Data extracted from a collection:
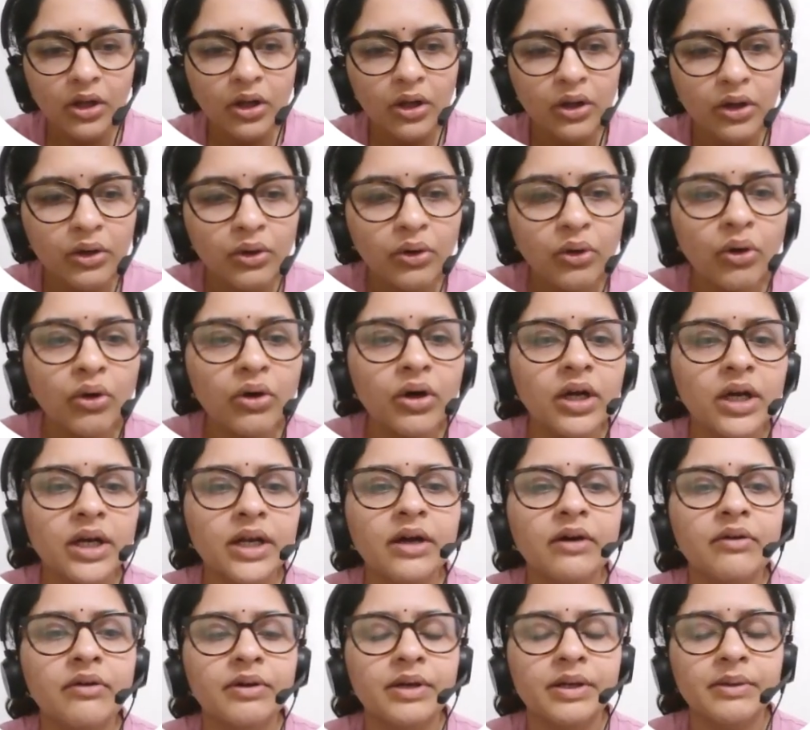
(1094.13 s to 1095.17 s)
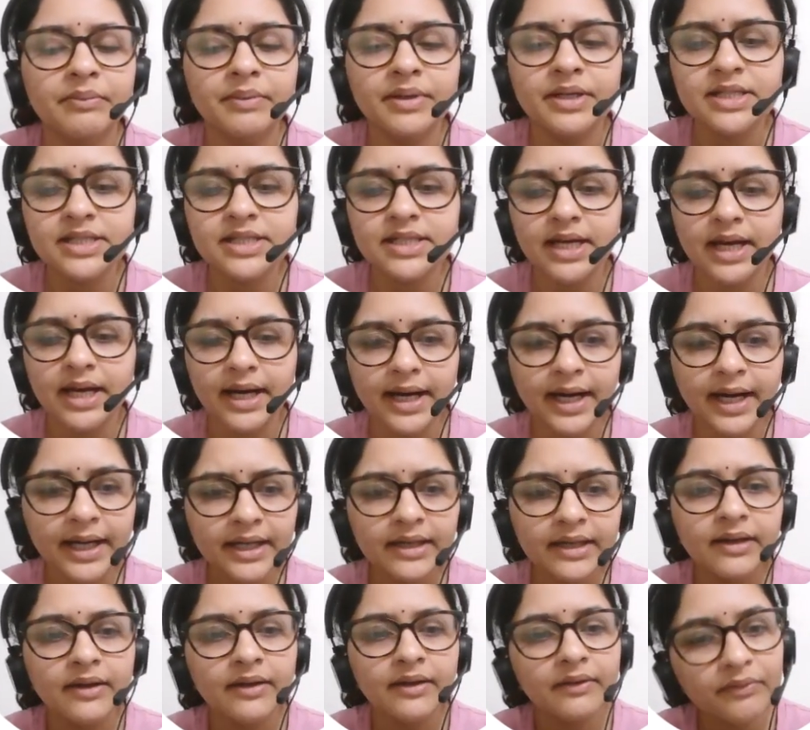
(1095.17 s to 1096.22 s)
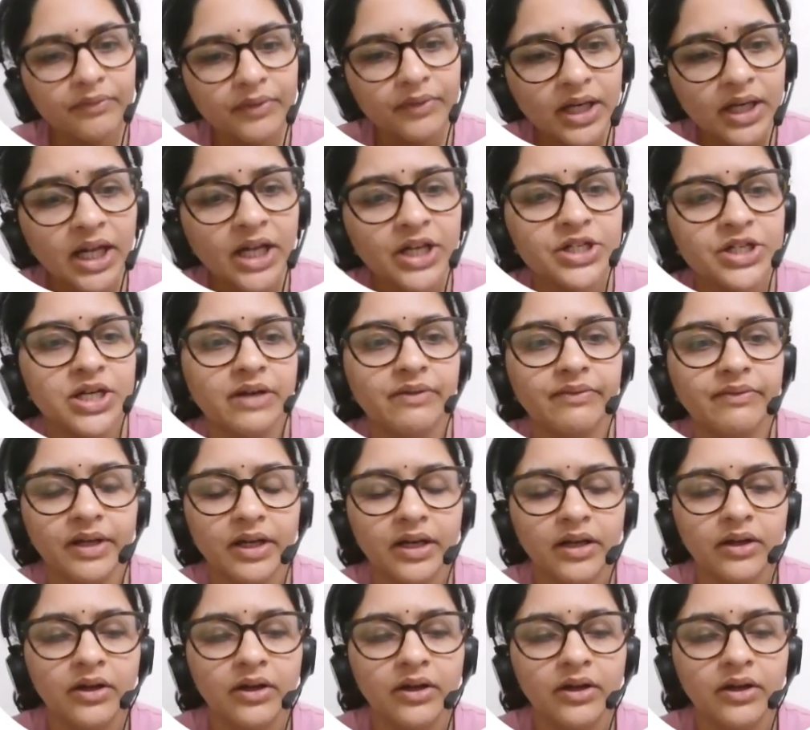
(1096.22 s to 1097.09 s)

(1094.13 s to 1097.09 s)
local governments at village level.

#### Exercise brief
Only the entries themselves should be output, word for word, with all pictures omitted.

#### Answer to the problem
(1094.13 s to 1095.17 s)
(1095.17 s to 1096.22 s)
(1096.22 s to 1097.09 s)

(1094.13 s to 1097.09 s)
local governments at village level.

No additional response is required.